In his brief, defendant does not challenge the trial court's finding of the aggravating factor that he committed the crime while on pre-trial release under N.C. Gen. Stat. § 15A-1340.16(d)(12). Therefore this assignment of error is deemed abandoned. N.C.R.App. P. 28(b)(6) (2007). We therefore examine whether a rational fact-finder would have found beyond a reasonable doubt that defendant knowingly created a great risk of death to more than one person by means of a weapon or device which would normally be hazardous to the lives of more than one person. In imposing this factor under N.C. Gen.Stat. § 15A-1340.16(d)(8), the judge considers whether the weapon in its normal use is hazardous to the lives of more than one person and whether a great risk of death was knowingly created. State v. Evans, 120 N.C.App. 752, 758, 463 S.E.2d 830, 834 (1995) (citing State v. Rose, 327 N.C. 599, 605, 398 S.E.2d 314, 317 (1990)).

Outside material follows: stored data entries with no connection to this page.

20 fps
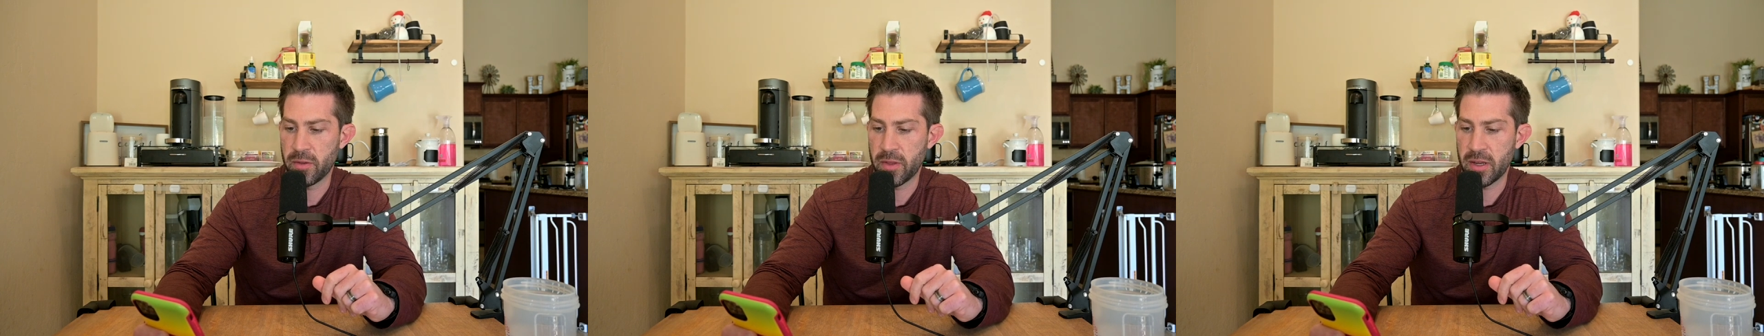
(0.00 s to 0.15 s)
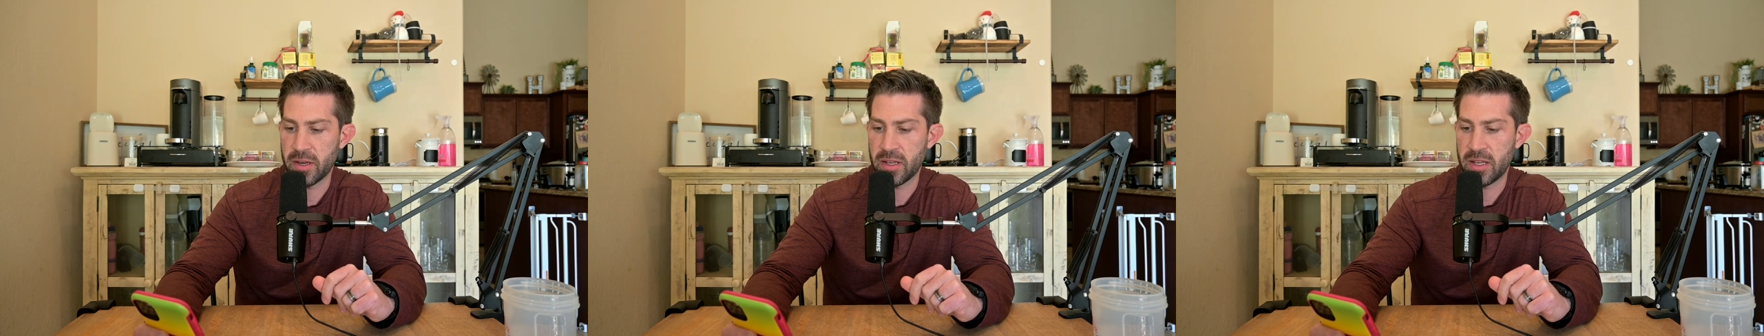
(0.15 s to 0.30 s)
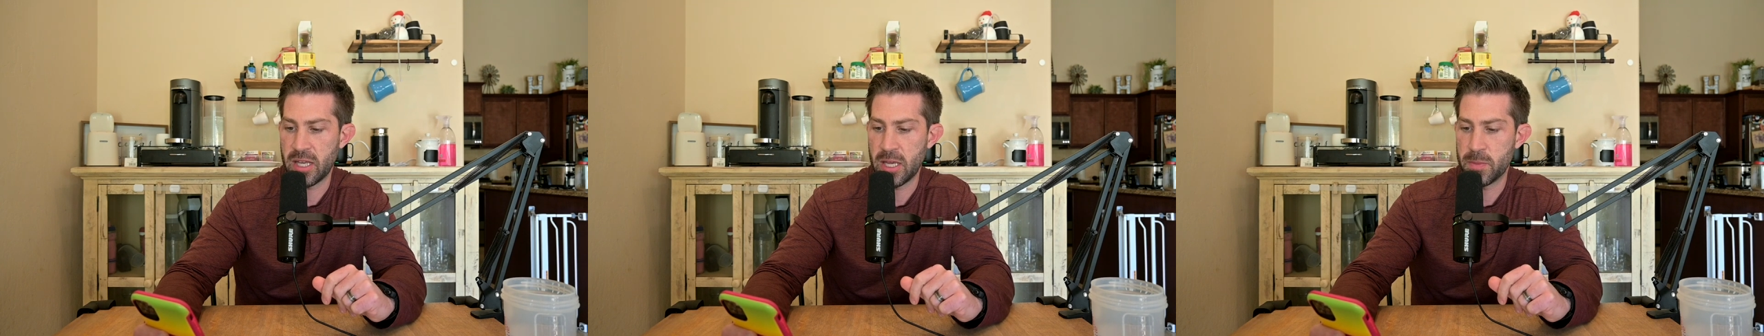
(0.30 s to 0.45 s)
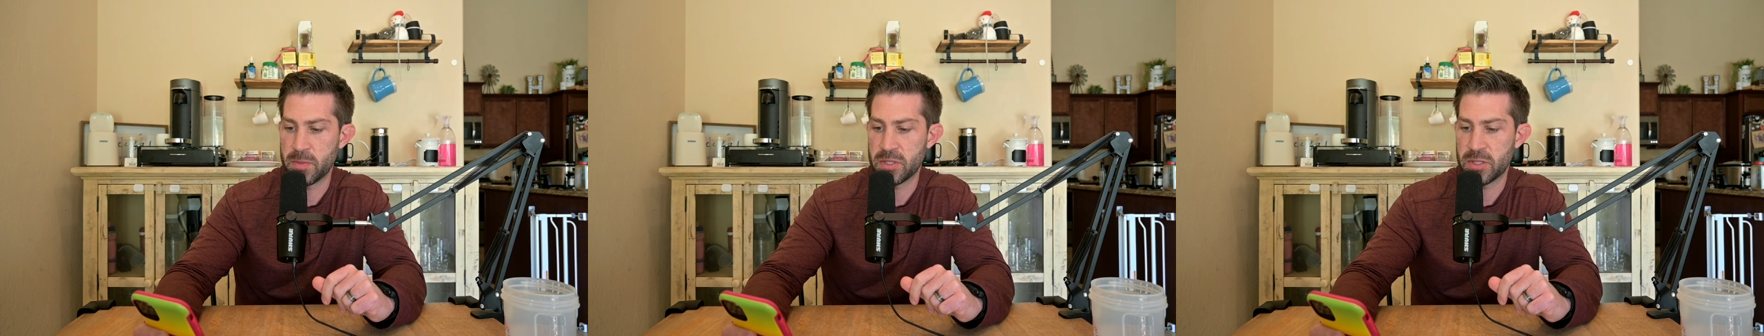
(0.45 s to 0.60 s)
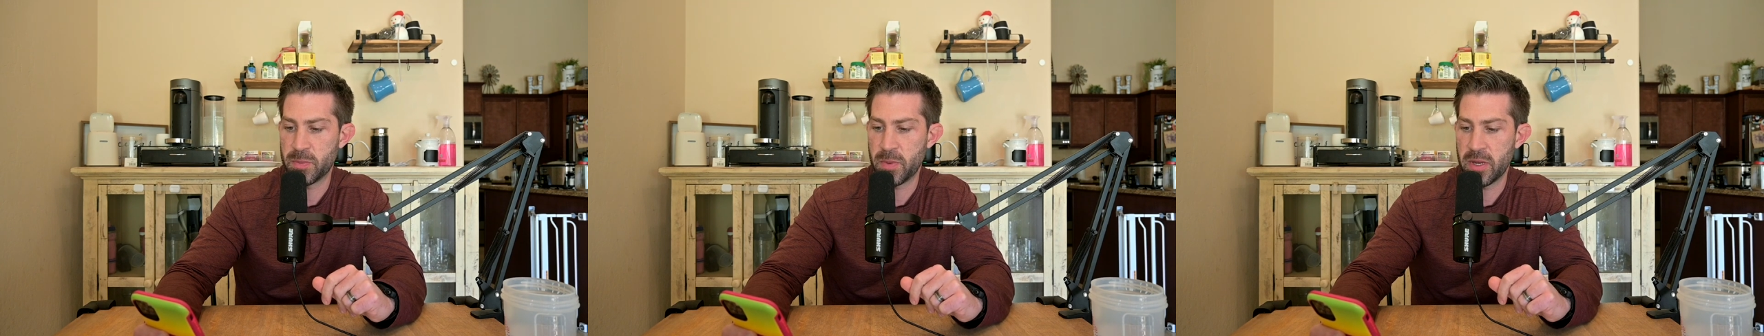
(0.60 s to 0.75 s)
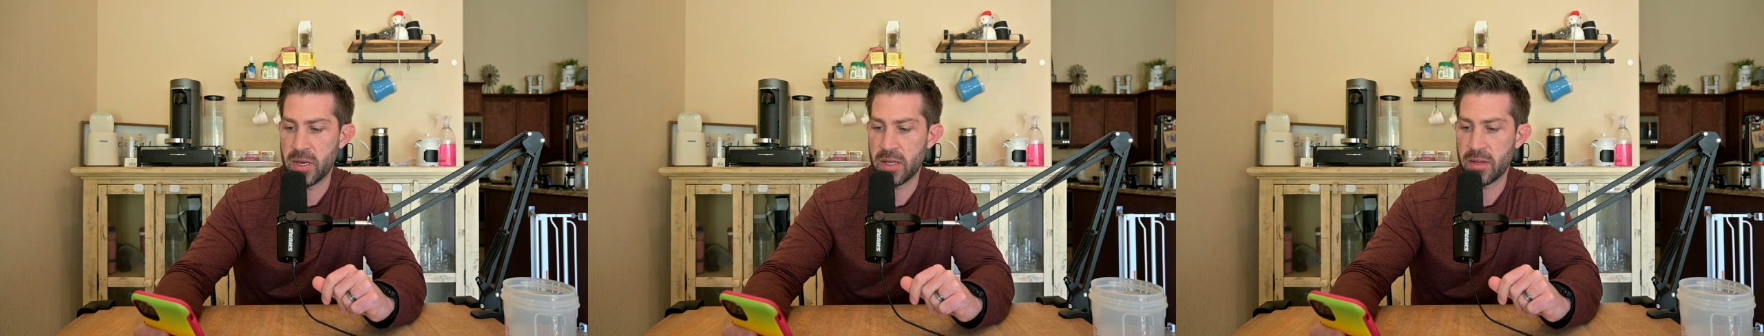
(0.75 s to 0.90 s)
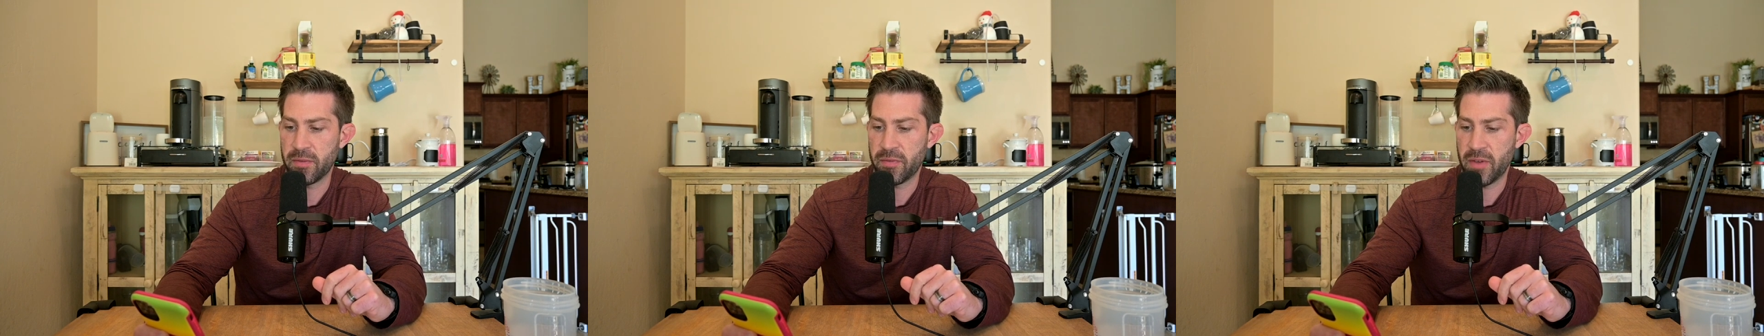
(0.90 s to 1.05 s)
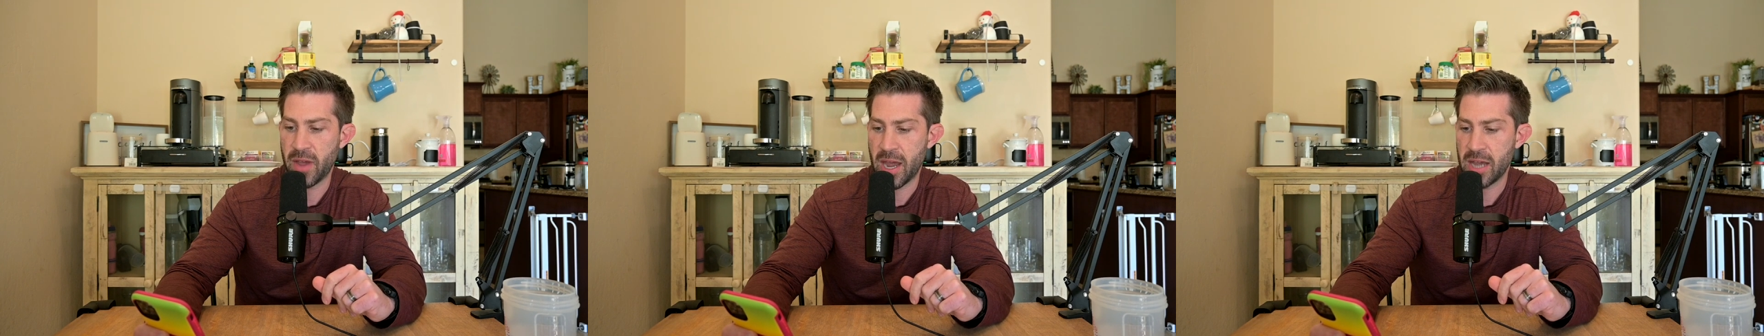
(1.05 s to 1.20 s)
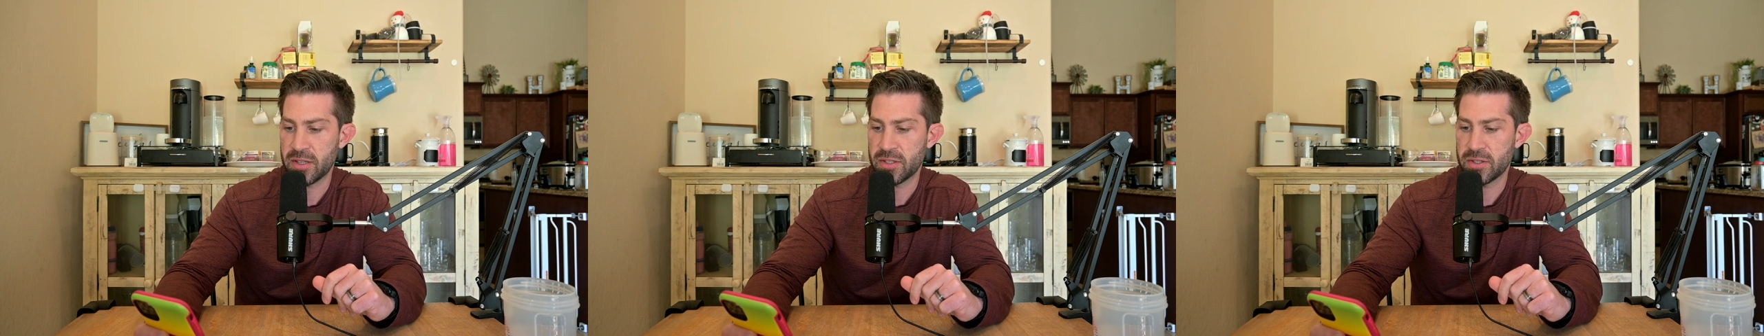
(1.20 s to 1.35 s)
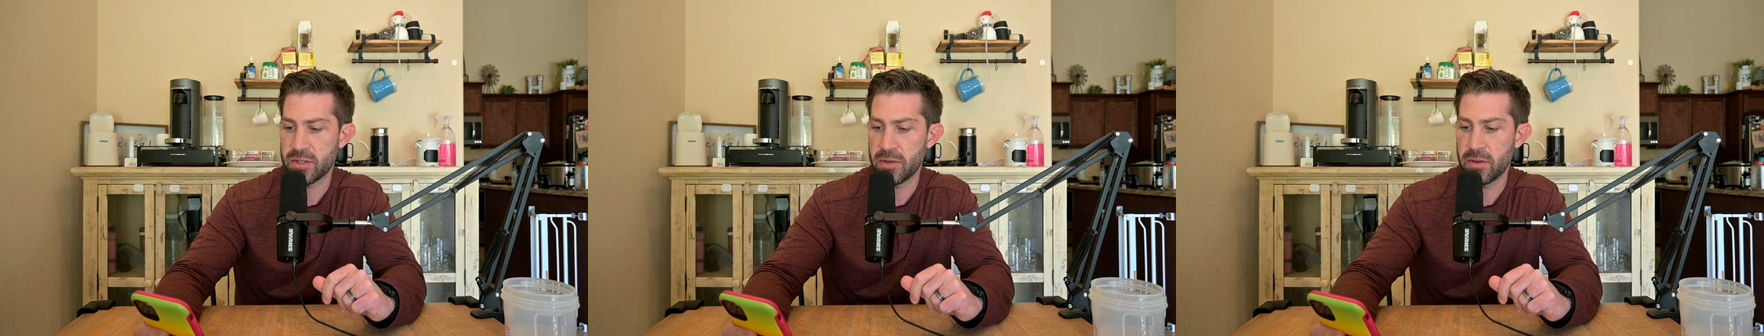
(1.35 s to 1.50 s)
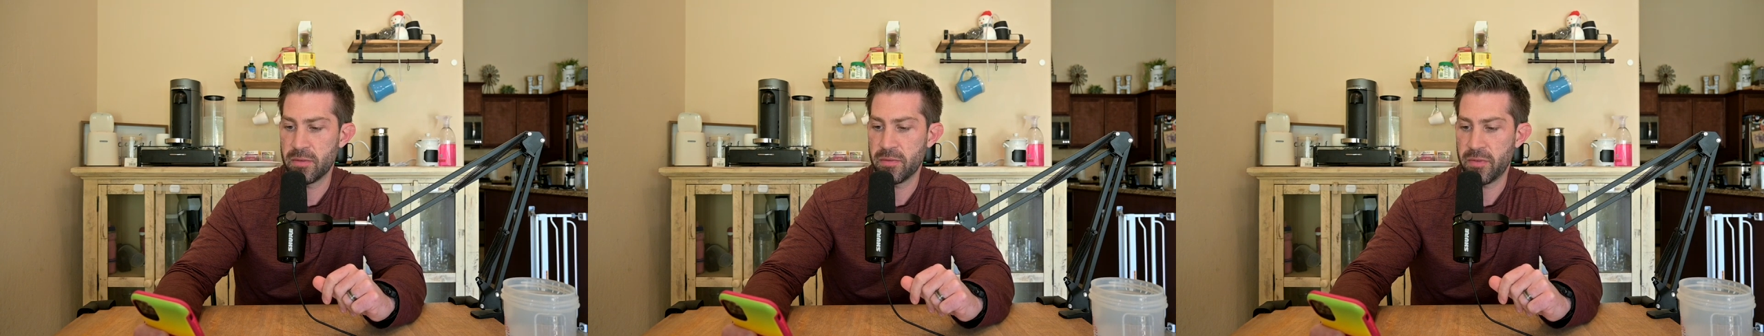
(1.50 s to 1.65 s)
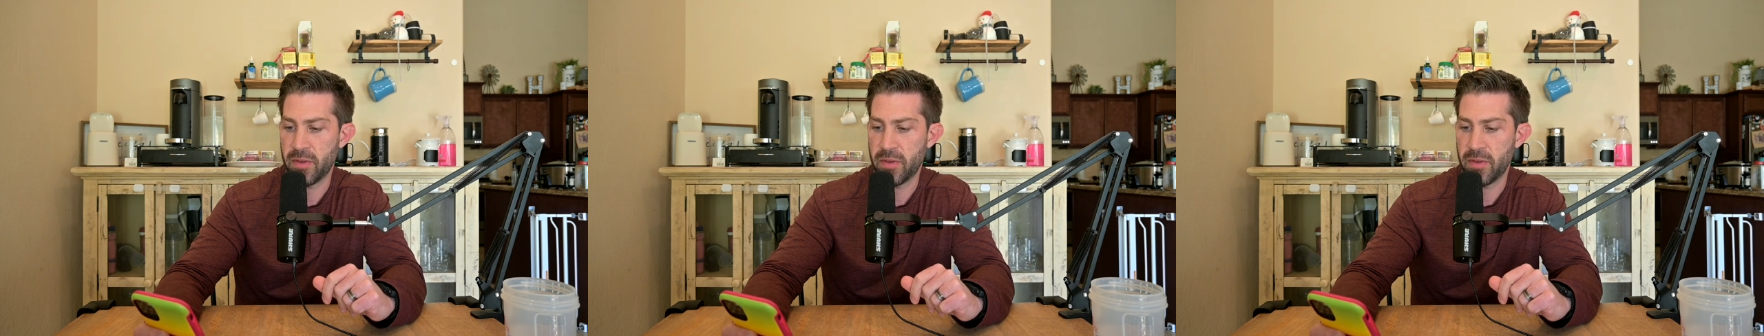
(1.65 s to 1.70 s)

that keeps spinning faster and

After reviewing the evidence, we conclude the trial court's finding amounted to harmless error beyond a reasonable doubt. It was uncontroverted that defendant fired a semi-automatic weapon during his altercation with Officer Ray. A semi-automatic pistol in its normal use is hazardous to the lives of more than one person. State v. Antoine, 117 N.C.App. 549, 551, 451 S.E.2d 368, 370 (1995). The evidence shows that defendant fired his weapon at the police officers and the police officers fired shots at the defendant while customers were inside the store. Some customers were in their cars when the shooting began and ran into the store for safety. Two customers testified they either hid in their cars or in the store to avoid the bullets. We conclude a rational fact-finder would find that a great risk of death was knowingly *49created to the lives of several people through defendant's actions.
Defendant argues the trial court erred in presuming the defendant was a reasonable person in order to find he knowingly created a great risk of death. Defendant contends evidence of his mental illness was unrebutted by the State and supports a conclusion that he did not act "knowingly." We disagree. Although defendant testified at the re-sentencing hearing that he did not know what happened that night, every person is presumed sane and the burden of proving insanity is on the defendant. State v. Dorsey, 135 N.C.App. 116, 118, 519 S.E.2d 71, 72 (1999). A diagnosis of mental illness is not conclusive on the issue of insanity. State v. Leonard, 296 N.C. 58, 65, 248 S.E.2d 853, 857 (1978). In this case, the jury considered the issue of whether defendant's actions were excused by the insanity defense and the jury did not find that defendant was insane. We conclude the trial court's finding of the aggravating factor was harmless beyond a reasonable doubt.
No error.
Chief Judge MARTIN concurs.
Judge GEER dissents in a separate opinion.